The program has several priorities, including a .:

  • Retrospectives by internationally known important directors, whose films are otherwise rarely seen in Germany. B. in 2005 the American documentarist Frederick Wiseman
  • Accompanying film series for exhibitions and series of events: 2004 z. B. on the Buenos Aires – Berlin series
  • An overview of film history: until 2009 in the year-round series Magical History Tour in 365 films , of which only a heavily abridged version still exists today.
  • Documentary and experimental films that have been presented in the Arsenal Expanded division for several years , but also repeatedly
  • The presentation of international film culture that is usually not seen in Germany. This is how the cinema of the Arab countries has been presented in the Arsenal in recent years. In addition to the strong presence of Asian film culture in the forum, important directors from Japanese film history are repeatedly presented in the Arsenal (for example in the Kurosawa retrospective 2011) and in 2013 the first ever retrospective on film history of the People's Republic of China was presented, curated by the Berlin curator collective The Canine Condition .

Festivals

The Arsenal held since 1971 with the International Forum of New Cinema an alternative program on their own responsibility within the framework of the International Film Festival .

The Arsenal is also host to the Lesbian Film Festival and the Jewish Film Festival.
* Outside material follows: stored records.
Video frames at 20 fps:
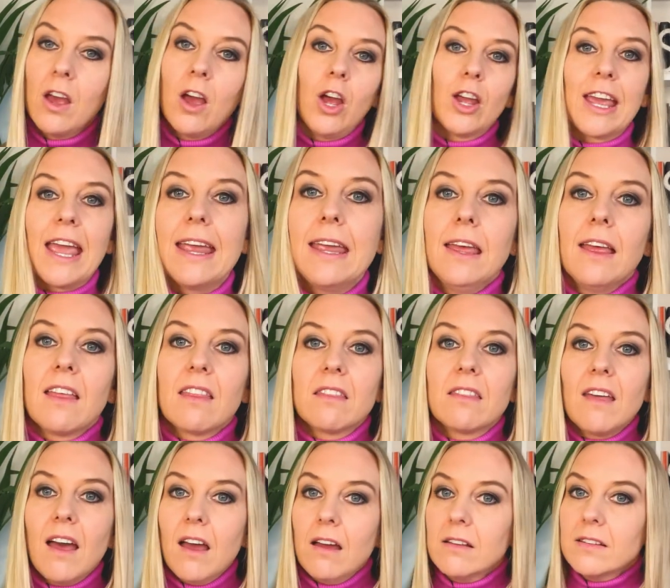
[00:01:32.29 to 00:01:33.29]
Okay,
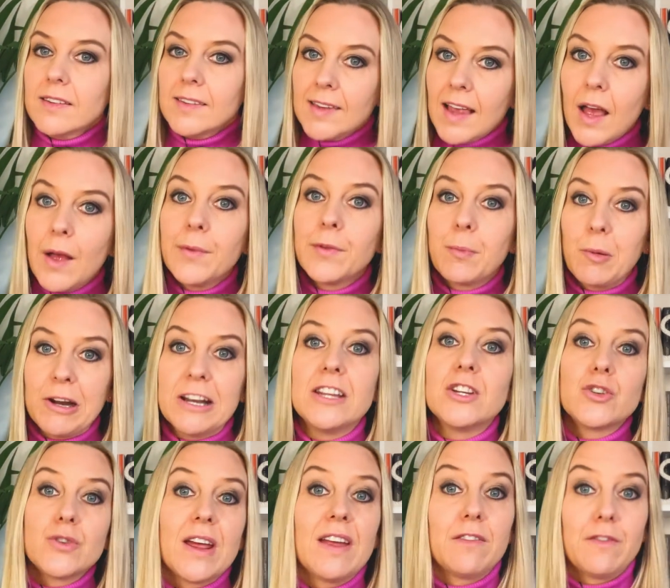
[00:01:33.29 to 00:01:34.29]
that sounds pretty
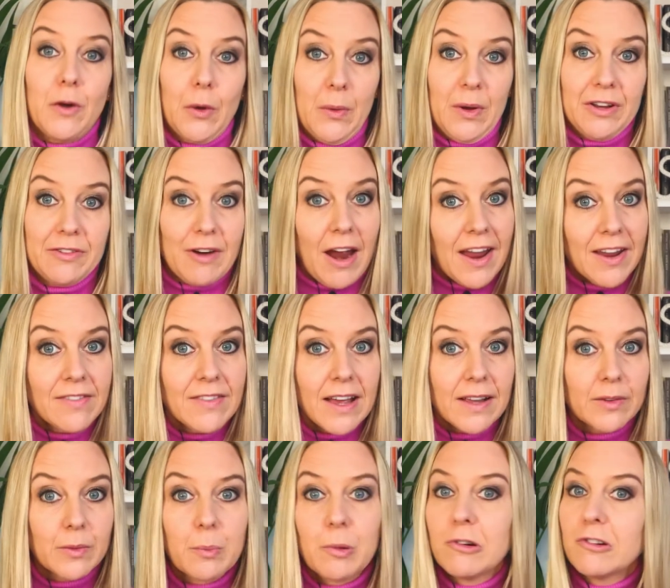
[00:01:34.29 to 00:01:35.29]
straightforward, right?
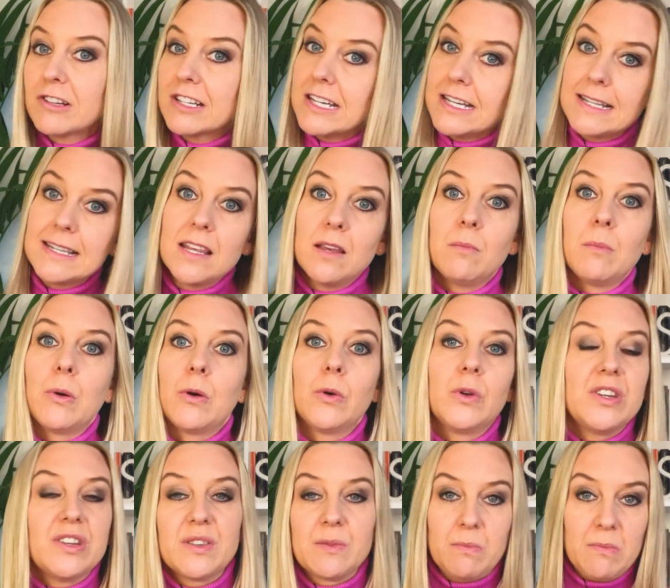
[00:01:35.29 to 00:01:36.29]
That's pretty simple.
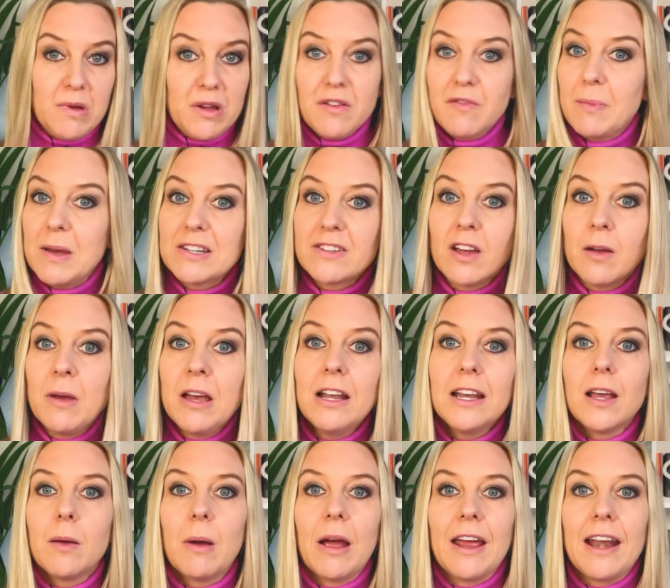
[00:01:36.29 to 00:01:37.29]
Just move bedtime
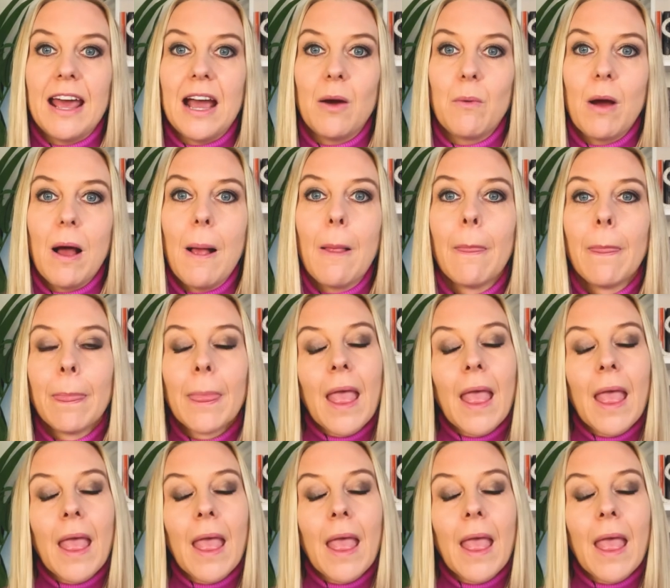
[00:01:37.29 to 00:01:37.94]
earlier by an hour.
Until his death in 2007, the silent film pianist Willy Sommerfeld performed regularly in the cinema . Eunice Martins has been the resident pianist since 2000 and accompanies the screenings of silent films.

See also

literature

  • Ulrich Gregor: The Arsenal cinema. In: Karsten Witte (Hrsg.): Theory of the cinema. Critique of ideology of the dream factory. Suhrkamp, ​​Frankfurt am Main 1972, pp. 256-264
  • Arsenal. In: Hans-Jürgen Tast: Cinemas in the 1980s. Example: Berlin / West. (Kulleraugen, No. 35), Kulleraugen-Verlag, Schellerten 2008, p. 32 f., ISBN 978-3-88842-035-1

Web links

supporting documents

  1. Hungary's unforgettable mud. In: Der Tagesspiegel. Retrieved January 8, 2020 .
  2. ^ Susan Sontag Revisited. In: arsenal-berlin.de. Arsenal - Institute for Film and Video Art eV, January 2015, accessed on January 8, 2020 (German).
  3. The Canine Condition ( Memento from February 3, 2015 in the Internet Archive )
  4. Willy Sommerfeld in memory. In: arsenal-berlin.de. Arsenal - Institute for Film and Video Art, accessed on January 8, 2020 (German).
  5. Biographies. In: arsenal-berlin.de. Arsenal - Institute for Film and Video Art, accessed on January 8, 2020 (German).